RFR 8191278: MappedByteBuffer bulk access memory failures are not handled gracefully
Jamsheed
jamsheed.c.m at oracle.com
Fri May 31 17:04:31 UTC 2019
Hi Dan,
Thanks for the review and the feedback, revised webrev (incremental from
webrev.05) http://cr.openjdk.java.net/~jcm/8191278/webrev.06_1/
On 29/05/19 2:02 AM, Daniel D. Daugherty wrote:
> On 4/30/19 11:17 PM, Jamsheed wrote:
>> Hi Vladimir,
>>
>> Thank you for all the feedback.
>>
>> please find the revised webrev.
>>
>> http://cr.openjdk.java.net/~jcm/8191278/webrev.05/
>
> General comment:
>
> - Way back on 2019.03.01 Andrew Haley asked about performance testing.
> I can't find a clear answer that says what performance testing was
> done, when and on which version of the patch.
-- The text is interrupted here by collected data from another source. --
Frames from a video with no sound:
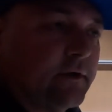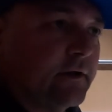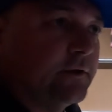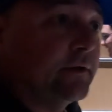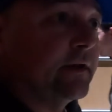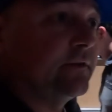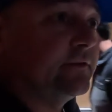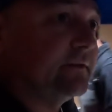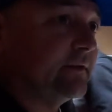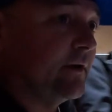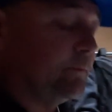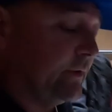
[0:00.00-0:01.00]
you get a
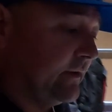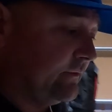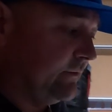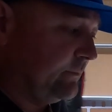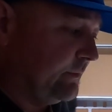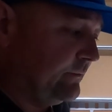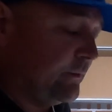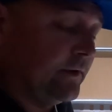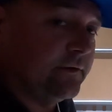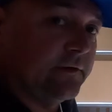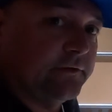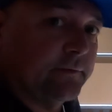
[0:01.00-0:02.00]
sit-down breakfast before you
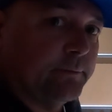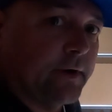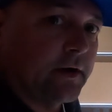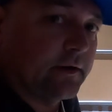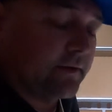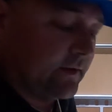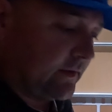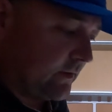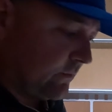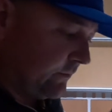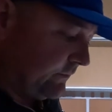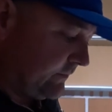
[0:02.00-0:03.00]
disembark, and it
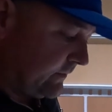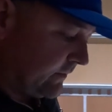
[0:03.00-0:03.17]
goesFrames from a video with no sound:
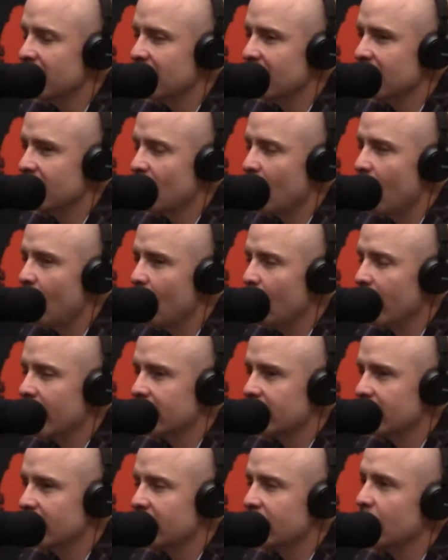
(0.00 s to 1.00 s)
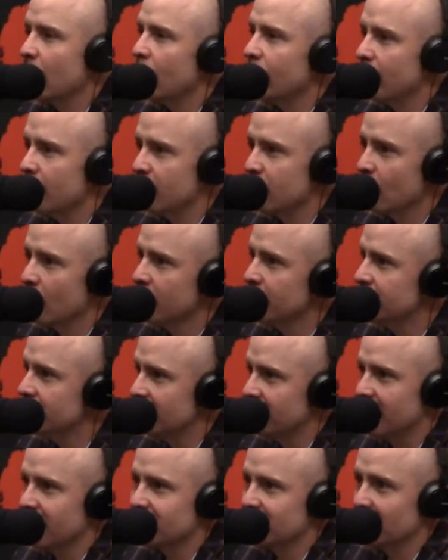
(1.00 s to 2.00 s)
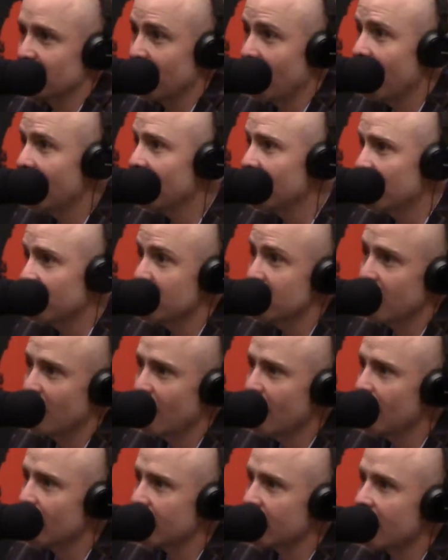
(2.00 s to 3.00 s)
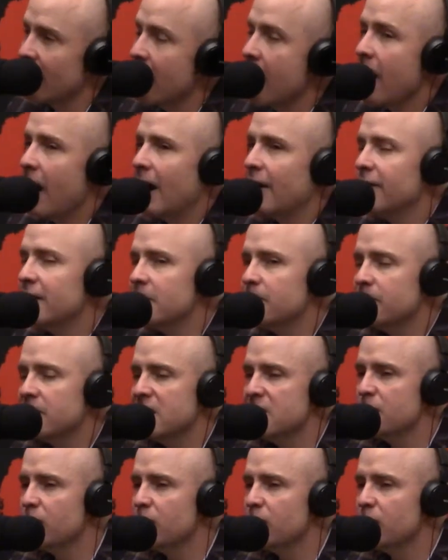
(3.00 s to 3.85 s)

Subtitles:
it's all like this self-absorption that's the problem. Who knows? I think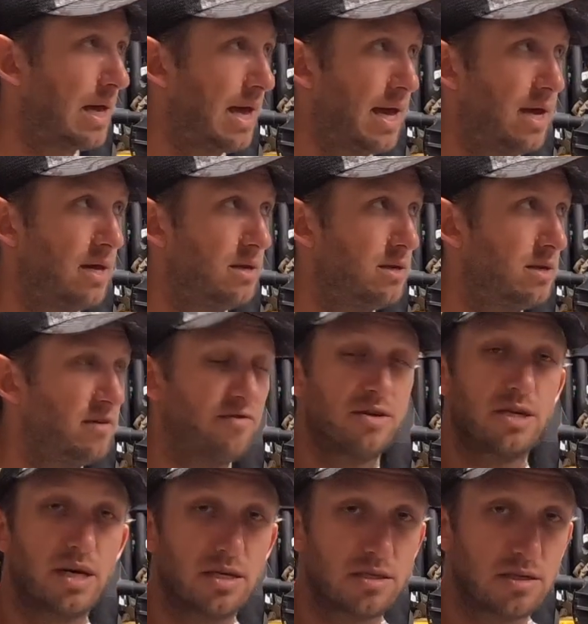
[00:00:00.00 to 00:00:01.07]
And if
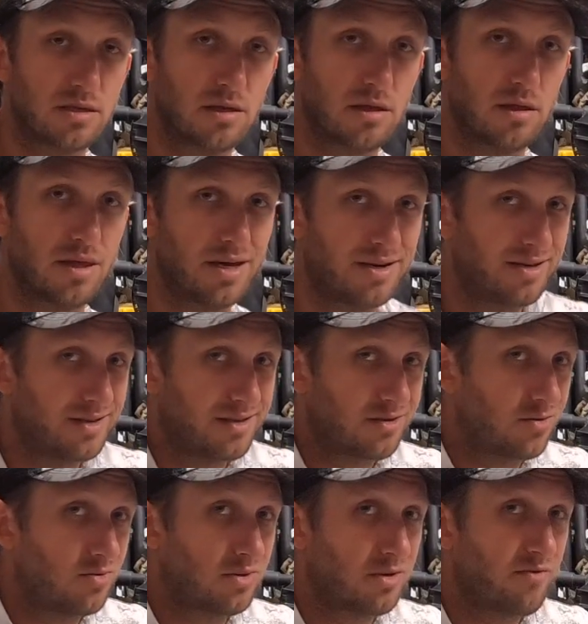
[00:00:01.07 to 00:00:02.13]
it doesn't, then it's
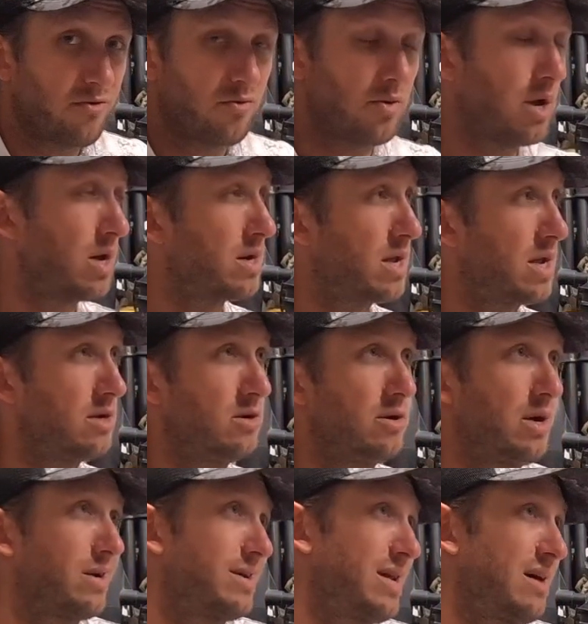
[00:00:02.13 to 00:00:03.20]
too stiff of a rod and you're
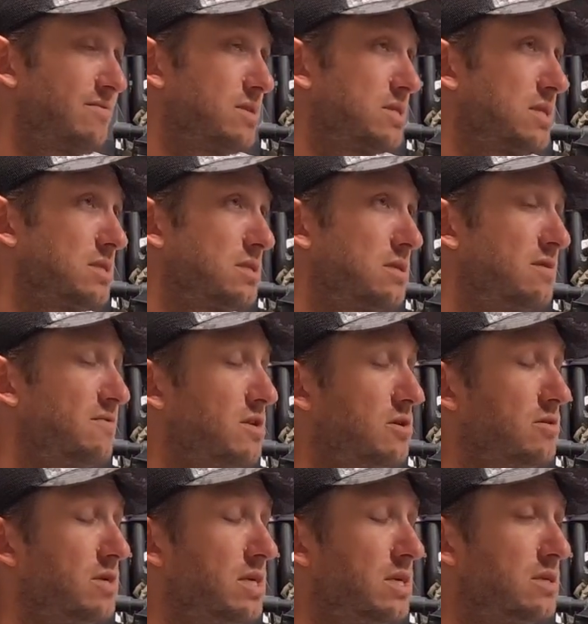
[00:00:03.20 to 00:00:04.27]
not going to have the sensitivity
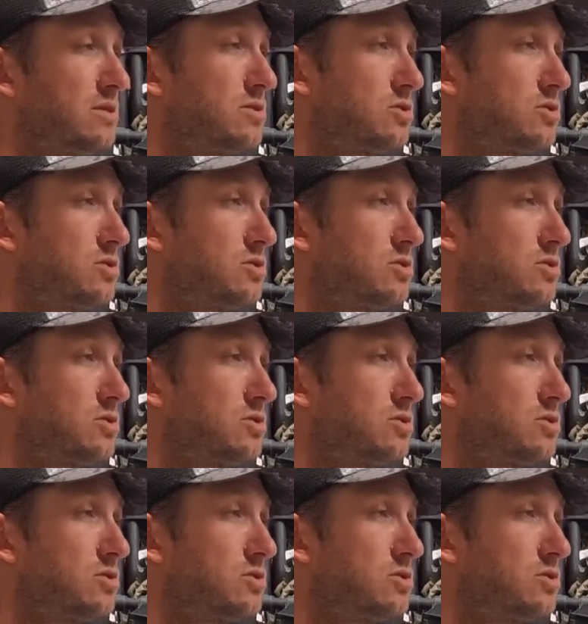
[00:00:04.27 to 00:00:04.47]
you need.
it is not being done. i will do it once patch is finalized.
>
> - Please double check copyright years on the files before you push;
> I spotted these (but I didn't check all of them):
> src/hotspot/cpu/x86/assembler_x86.cpp
> src/hotspot/share/opto/library_call.cpp
Done.
>
> - This is only a partial review. I didn't review non-Oracle platform
> or OS code.
Ok.
>
> src/hotspot/share/runtime/stubRoutines.hpp
> L371 - nit - please delete extra blank line
Done
>
> src/hotspot/share/runtime/stubRoutines.cpp
> No comments.
>
> src/hotspot/share/runtime/thread.hpp
> No comments.
>
> src/hotspot/share/prims/unsafe.cpp
> L160: // been truncated and is now invalid
> nit - please add '.' to end the sentence (came from the
> original, moved code).
Done.
>
> src/hotspot/share/opto/library_call.cpp
> In src/hotspot/share/runtime/thread.hpp:
> L1090: volatile bool _doing_unsafe_access;
>
> L4220: store_to_memory(control(), doing_unsafe_access_addr,
> intcon(1), T_BYTE, Compile::AliasIdxRaw, MemNode::unordered);
> L4230: store_to_memory(control(), doing_unsafe_access_addr,
> intcon(0), T_BYTE, Compile::AliasIdxRaw, MemNode::unordered);
> Is T_BYTE a safe assumption (size wise) for writing to a C++
> bool?
Thanks for pointing this.
hope [1] will work ?
>
>
> src/hotspot/cpu/sparc/stubGenerator_sparc.cpp
> L5867: UnsafeCopyMemory::create_table(8);
> Should the literal '8' be a defined value from somewhere?
Done. used a new #define.
>
> src/hotspot/cpu/x86/assembler_x86.cpp
> L4191: NOT_LP64(assert(VM_Version::supports_sse2(), ""));
> L4310: NOT_LP64(assert(VM_Version::supports_sse2(), ""));
> assert() string should not be empty.
Done.
>
> src/hotspot/cpu/x86/assembler_x86.hpp
> No comments.
>
> src/hotspot/cpu/x86/stubGenerator_x86_32.cpp
> L3919: UnsafeCopyMemory::create_table(8);
> Should the literal '8' be a defined value from somewhere?
Done used a new #define.
>
> src/hotspot/cpu/x86/stubGenerator_x86_64.cpp
> L1505-08 - nit - indent is 2 spaces too much
Done.
>
> L6232: UnsafeCopyMemory::create_table(32);
> Should the literal '32' be a defined value from somewhere?
Done used a new #define.
>
> Note: This is a mind numbing amount of assembly code changes.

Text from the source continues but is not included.